2010 Thames ,Reading to Brentford


May 2010 saw us going from Reading down the Thames to Brentford.  We only got a two day past for the Thames and I wish we had got longer, but Richard's brother had just been diagnosed with cancer, so it was going to be a mad dash for Leicester where he lived.
The rest of the journey was a bit of a blur.  We stayed a lots of places on the Grand Union, hired cars along the way, in order to visit Stewart.
Stewart died six weeks later.  We headed for Lincolnshire to be near Richard's parents.

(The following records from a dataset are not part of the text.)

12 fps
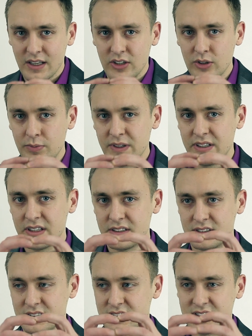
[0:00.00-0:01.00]
you'll
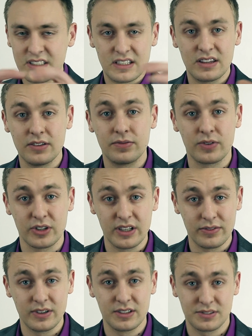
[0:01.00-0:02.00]
begin to seek the
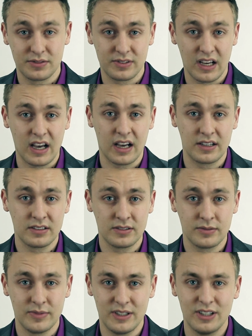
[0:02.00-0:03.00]
forgiveness of God
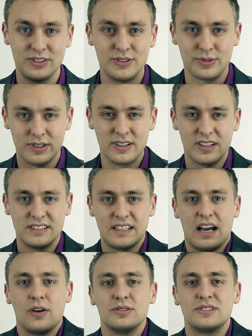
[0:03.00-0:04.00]
because you realize
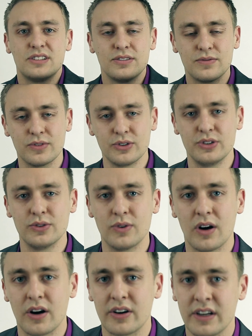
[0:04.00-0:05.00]
how sinful you
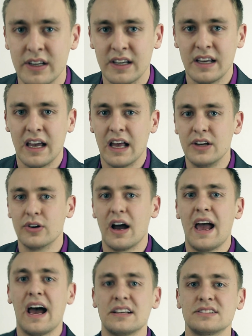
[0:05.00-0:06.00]
are. And
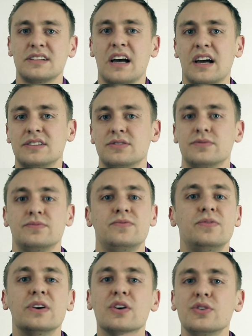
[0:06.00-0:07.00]
you'll ask God to
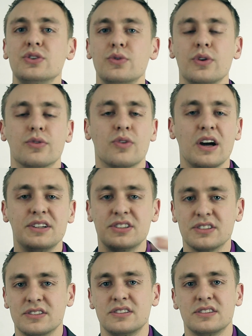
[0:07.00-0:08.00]
fill you with
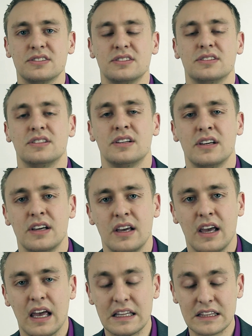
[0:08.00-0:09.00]
righteousness
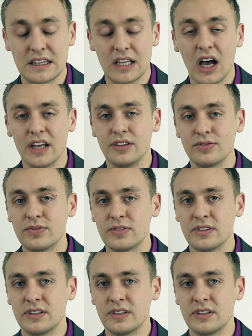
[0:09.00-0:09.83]
and life.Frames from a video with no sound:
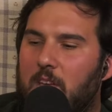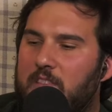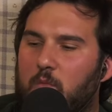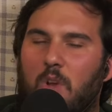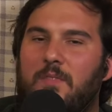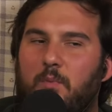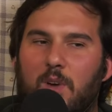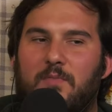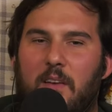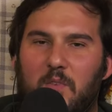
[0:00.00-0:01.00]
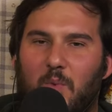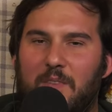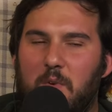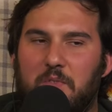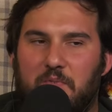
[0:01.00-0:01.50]
So what if
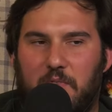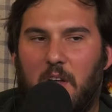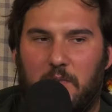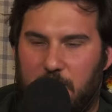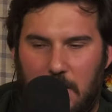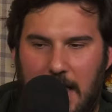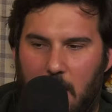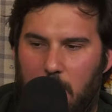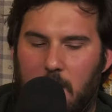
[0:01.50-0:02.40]
it was fun for an hour?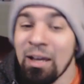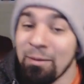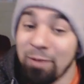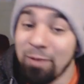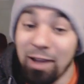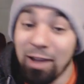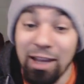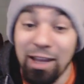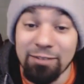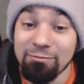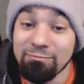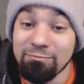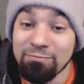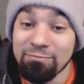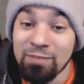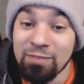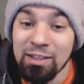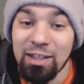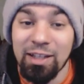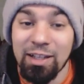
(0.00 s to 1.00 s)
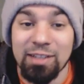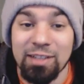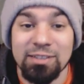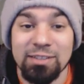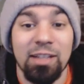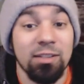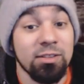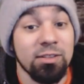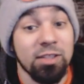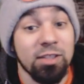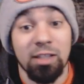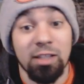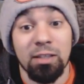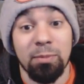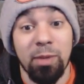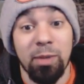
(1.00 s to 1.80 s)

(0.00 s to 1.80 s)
But hey, like I said, you can check outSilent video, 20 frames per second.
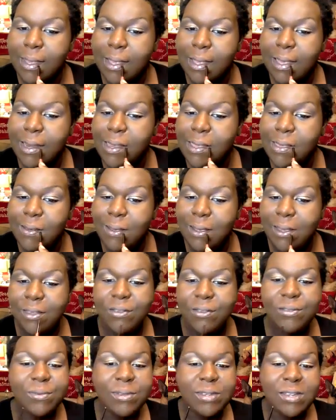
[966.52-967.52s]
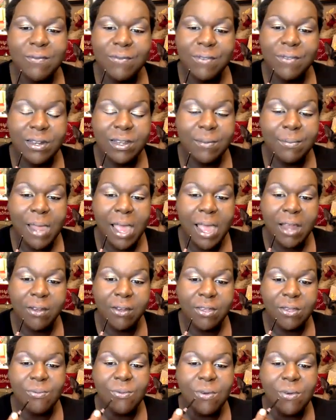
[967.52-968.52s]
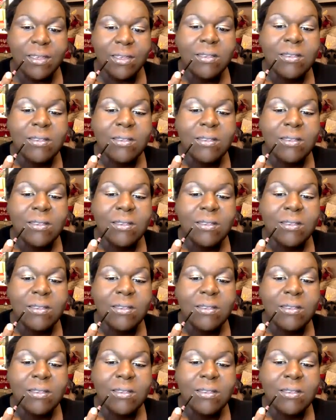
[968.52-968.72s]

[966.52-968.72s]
you can use whichever lip liner you want.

March - May 2010 The Kennet and Avon Canal

The K and A was the route, so off we went towards Bristol. The plan being to see Martin our oldest who is at university there. The closer to Bristol you get, the more boats there are.
Miles off them!
There were loads more photos, but I lost  the camera in a lock! Luckily Richard had downloaded some to the laptop. Dundas Aquaduct near Bath - a marvel of engineering and a lovely place to stay.
There are two ways back from Bristol out to the River Seven or turn around and go back the way we came. So, to me, there was only way.back, the way we came! So we retraced our journey back to Reading.

Well 2010 was.......

Well it was.....It was one of those years - we had left Kings Marina at Newark at the end of March heading for the Kennet and Avon via the Oxford Canal and The Thames.  Richard had been working for British Sugar all winter and was getting tiller happy desperate to get the boat out and about.  The plan was to go along the Kennet and Avon Canal, so went down to Oxford.  This is a beautiful canal with heavy lift bridges and cummulating in our mooring in Oxford itself for a while. Due to high river levels on The Thames from Lechlade we had to sit and wait for the rain to stop and the levels to drop, which took all week.
Then down the Thames to Reading.



For the eagle eyed out there, this is going downstream, but there's a story behind that which we'll get to later.
When we turned off the Thames up the Kennet, it was still in flood and did we let the poor old Lister have it!  In the middle of Reading the river runs through the shopping centre where there is a traffic light system to control the passage of boats, as those coming downstream tend to be pushed along swiftly.We didn't see the switch for the traffic light, until we were level with them, so me on the tiller and Richard 'ballet dancing' on the gunwhale, we hovered at the side and pressed the button.  It was a good job we did as a narrowboat came broad side under the bridge from around the bend!  Missed us by about 2 feet!

The K and A is a lovely canal , the east side is not so busy and is showing signs of lack of use and maintenance.  I tended to be on the tiller as I found the locks too much like hard work!  We did do lots of cycling though in case it sounds like I was being a diva!